● **AVAILABLE DATA**
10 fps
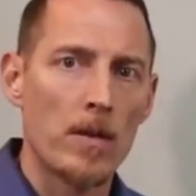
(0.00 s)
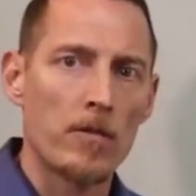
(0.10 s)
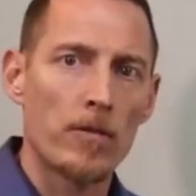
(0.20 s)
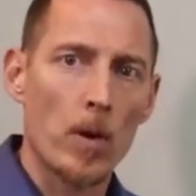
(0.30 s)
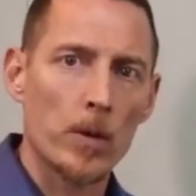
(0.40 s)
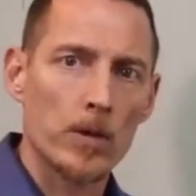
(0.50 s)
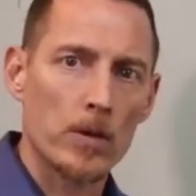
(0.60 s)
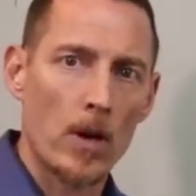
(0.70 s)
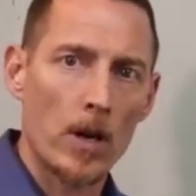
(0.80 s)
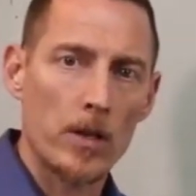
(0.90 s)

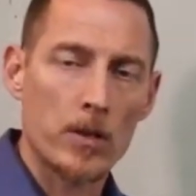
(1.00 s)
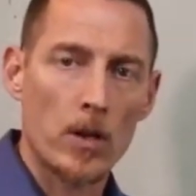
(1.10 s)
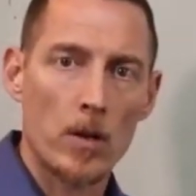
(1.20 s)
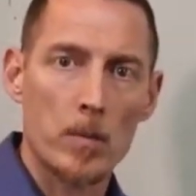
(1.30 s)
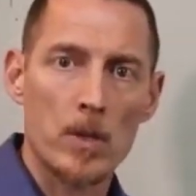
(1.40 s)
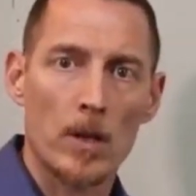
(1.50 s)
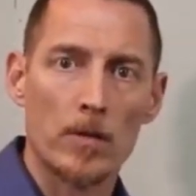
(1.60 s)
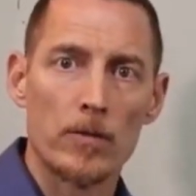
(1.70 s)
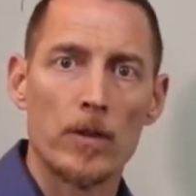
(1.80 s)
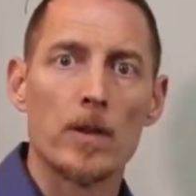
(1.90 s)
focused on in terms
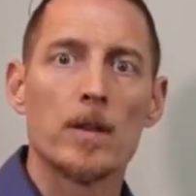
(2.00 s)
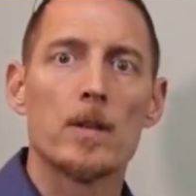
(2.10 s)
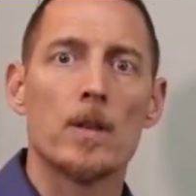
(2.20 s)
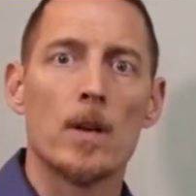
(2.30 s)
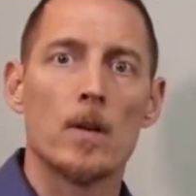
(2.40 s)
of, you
---
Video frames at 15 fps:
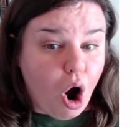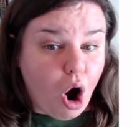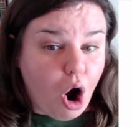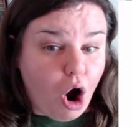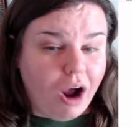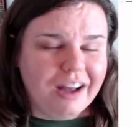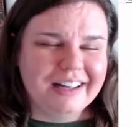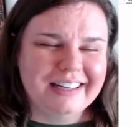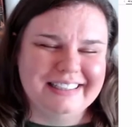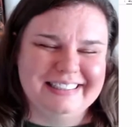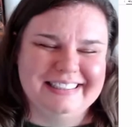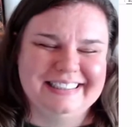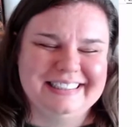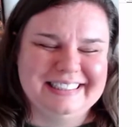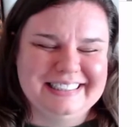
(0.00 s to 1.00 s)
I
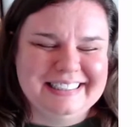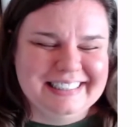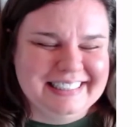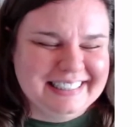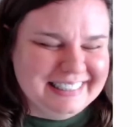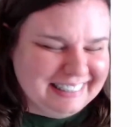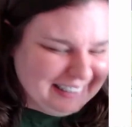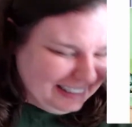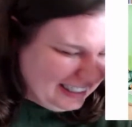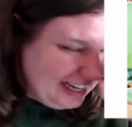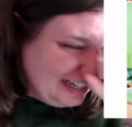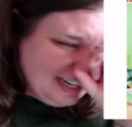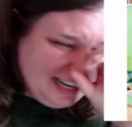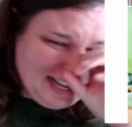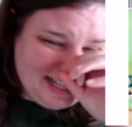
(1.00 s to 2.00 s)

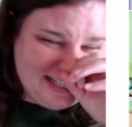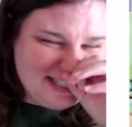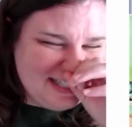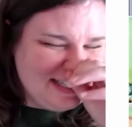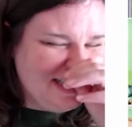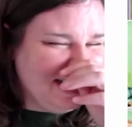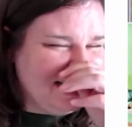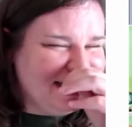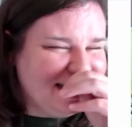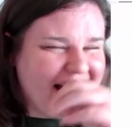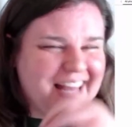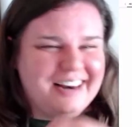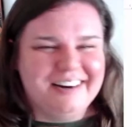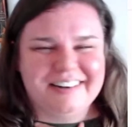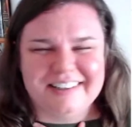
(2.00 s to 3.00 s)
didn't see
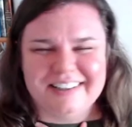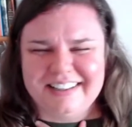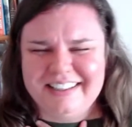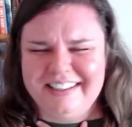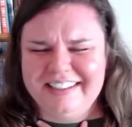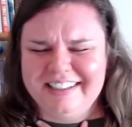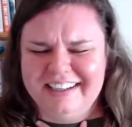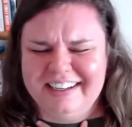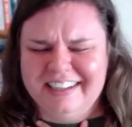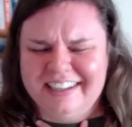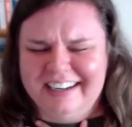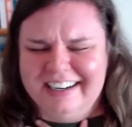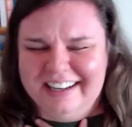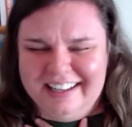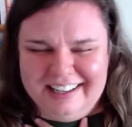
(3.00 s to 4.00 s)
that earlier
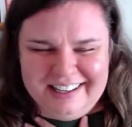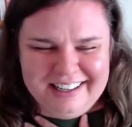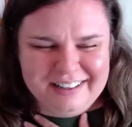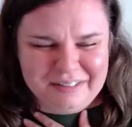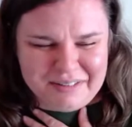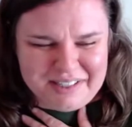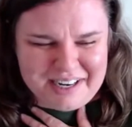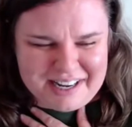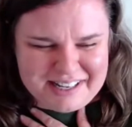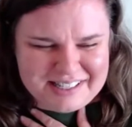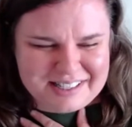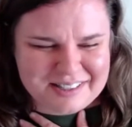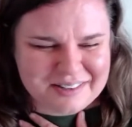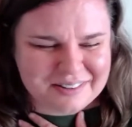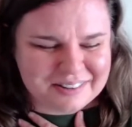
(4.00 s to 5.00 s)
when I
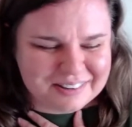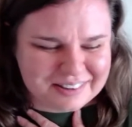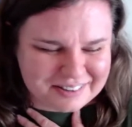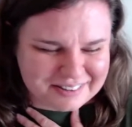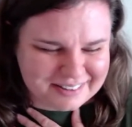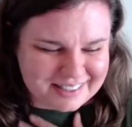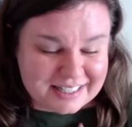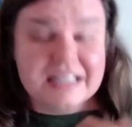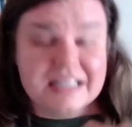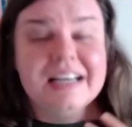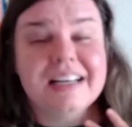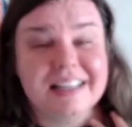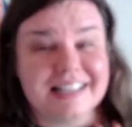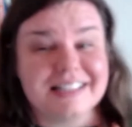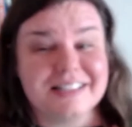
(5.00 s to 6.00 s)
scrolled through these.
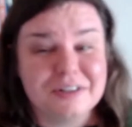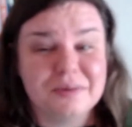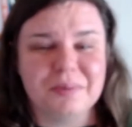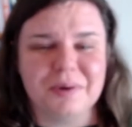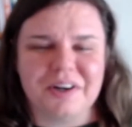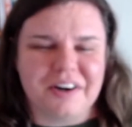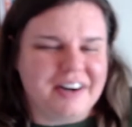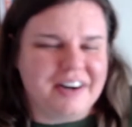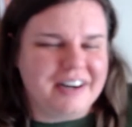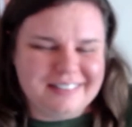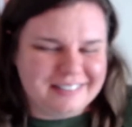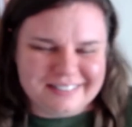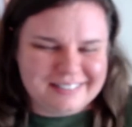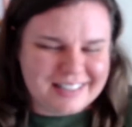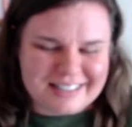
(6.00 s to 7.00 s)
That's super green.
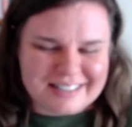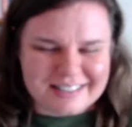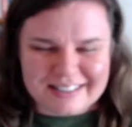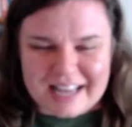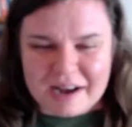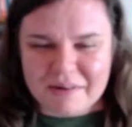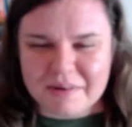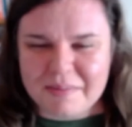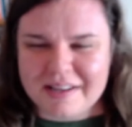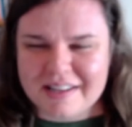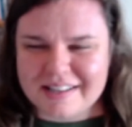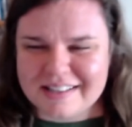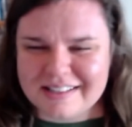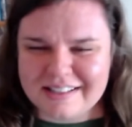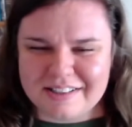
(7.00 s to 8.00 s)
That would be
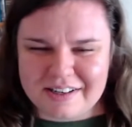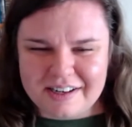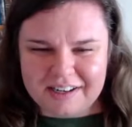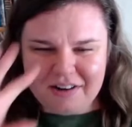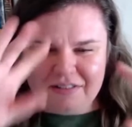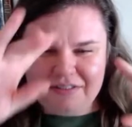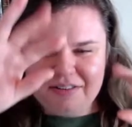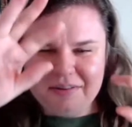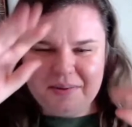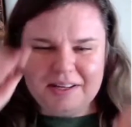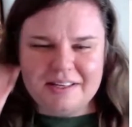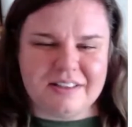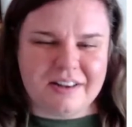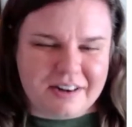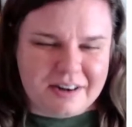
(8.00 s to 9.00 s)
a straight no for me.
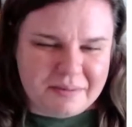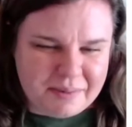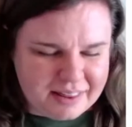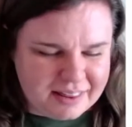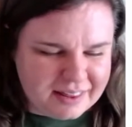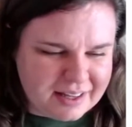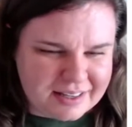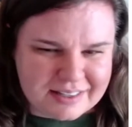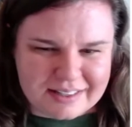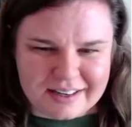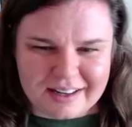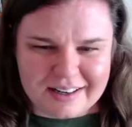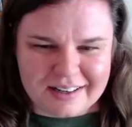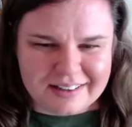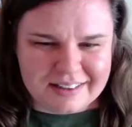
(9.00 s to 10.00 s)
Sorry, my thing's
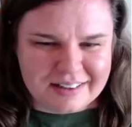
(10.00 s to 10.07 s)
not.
--
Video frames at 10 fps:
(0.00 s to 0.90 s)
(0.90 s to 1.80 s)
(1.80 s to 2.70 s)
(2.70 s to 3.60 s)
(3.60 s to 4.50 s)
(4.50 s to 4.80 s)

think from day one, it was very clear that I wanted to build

● **EXERCISE GOAL**
Every line in the data above that contains "Video" needs to be copied.

● **RESULT OF THE TASK**
Video frames at 15 fps:
Video frames at 10 fps:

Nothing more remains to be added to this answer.